= Theodore of Dekapolis =

10th-century Byzantine jurist

Theodore of Dekapolis or Theodore Dekapolites (Θεόδωρος ὁ Δεκαπολίτης, ) was a 10th-century Byzantine jurist and official. He is best known from the pieces of agrarian legislation that he composed.

== Life ==
His origin and family are unknown, but his surname indicates an origin in the Isaurian Decapolis.

He is first mentioned as a patrikios and quaestor in a Novel Law on the estates of stratiotai, which he composed and which is usually dated to 947 or slightly later. The Novel, following the principles on agrarian legislation established by Romanos I (r. 920–944), demanded the return to the peasants of any land allotted by the state which they had been forced to sell to the magnates (the dynatoi), with the provision that the price of the land should be repaid in full except by the poorest peasants. If improvements had been made in the meantime, then these too should be recompensed in the case of the smaller local magnates and small monasteries. Since Theophilos Erotikos is known to have held the post of quaestor in March 947, Theodore's appointment to the post must have been between that date and ca. 949. He remained in this post both under Constantine VII (r. 944–959) as well as under his successor Romanos II (r. 959–963), being mentioned again in a Novel issued in 960 or 961. At this time, he had risen to the rank of magistros. In the 960/1 Novel, "Theodore regulated the procedure for the restitution of peasants' and soldiers' properties illegally acquired by the dynatoi" (A. Kazhdan).

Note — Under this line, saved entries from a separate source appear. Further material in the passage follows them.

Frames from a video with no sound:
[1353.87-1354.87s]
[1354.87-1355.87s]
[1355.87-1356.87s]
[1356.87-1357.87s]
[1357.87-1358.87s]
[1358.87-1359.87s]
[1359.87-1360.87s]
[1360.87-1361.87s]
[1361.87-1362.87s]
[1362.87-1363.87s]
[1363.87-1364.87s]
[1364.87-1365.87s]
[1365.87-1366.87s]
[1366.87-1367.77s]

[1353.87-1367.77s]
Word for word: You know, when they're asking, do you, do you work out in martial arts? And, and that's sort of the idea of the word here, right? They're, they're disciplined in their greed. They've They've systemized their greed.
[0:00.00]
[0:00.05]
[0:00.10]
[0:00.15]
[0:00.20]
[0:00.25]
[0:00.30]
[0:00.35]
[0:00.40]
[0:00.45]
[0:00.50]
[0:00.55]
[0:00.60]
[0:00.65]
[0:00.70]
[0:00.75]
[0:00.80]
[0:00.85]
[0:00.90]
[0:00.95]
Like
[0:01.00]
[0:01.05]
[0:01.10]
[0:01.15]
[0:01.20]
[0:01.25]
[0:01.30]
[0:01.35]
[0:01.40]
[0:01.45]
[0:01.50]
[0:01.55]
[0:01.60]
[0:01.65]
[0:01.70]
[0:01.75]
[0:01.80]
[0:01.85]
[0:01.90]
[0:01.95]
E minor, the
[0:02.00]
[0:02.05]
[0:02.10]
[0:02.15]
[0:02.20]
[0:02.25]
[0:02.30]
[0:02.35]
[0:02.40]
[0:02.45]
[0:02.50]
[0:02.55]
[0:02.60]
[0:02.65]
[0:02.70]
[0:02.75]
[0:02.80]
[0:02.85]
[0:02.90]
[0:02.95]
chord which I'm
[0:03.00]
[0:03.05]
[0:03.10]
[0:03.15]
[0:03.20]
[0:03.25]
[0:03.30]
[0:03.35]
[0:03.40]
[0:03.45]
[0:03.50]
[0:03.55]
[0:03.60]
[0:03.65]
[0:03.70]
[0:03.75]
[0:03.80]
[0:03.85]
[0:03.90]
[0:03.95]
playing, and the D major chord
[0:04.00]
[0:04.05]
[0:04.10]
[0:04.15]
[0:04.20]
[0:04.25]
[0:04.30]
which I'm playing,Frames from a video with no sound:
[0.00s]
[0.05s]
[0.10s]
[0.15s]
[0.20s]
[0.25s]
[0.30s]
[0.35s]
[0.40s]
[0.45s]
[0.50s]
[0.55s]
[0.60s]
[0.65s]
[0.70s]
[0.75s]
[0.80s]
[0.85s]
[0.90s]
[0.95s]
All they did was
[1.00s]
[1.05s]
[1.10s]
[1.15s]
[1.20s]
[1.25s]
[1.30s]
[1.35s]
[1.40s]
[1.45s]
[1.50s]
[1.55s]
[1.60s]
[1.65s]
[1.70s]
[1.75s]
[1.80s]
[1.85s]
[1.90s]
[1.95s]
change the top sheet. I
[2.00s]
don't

The time of his death is unknown, but he seems to have continued his legal career long into the reign of Basil II (r. 976–1025). According to the Peira of Eustathios Rhomaios, he was a member of the tribunal of the Covered Hippodrome that, in presence of the Emperor, adjudicated on an issue of document forgery. Eustathios, then still young and at the beginning of his career, proposed a different verdict than Dekapolites and the other senior judges, justifying his opinion so well that his view was eventually accepted. Based on the career of Eustathios Rhomaios, this incident is likely placed in the 990s. After Dekapolites' death, the poet John Geometres wrote an epigram in his honour, in which the personified Justice and Laws mourn his passing.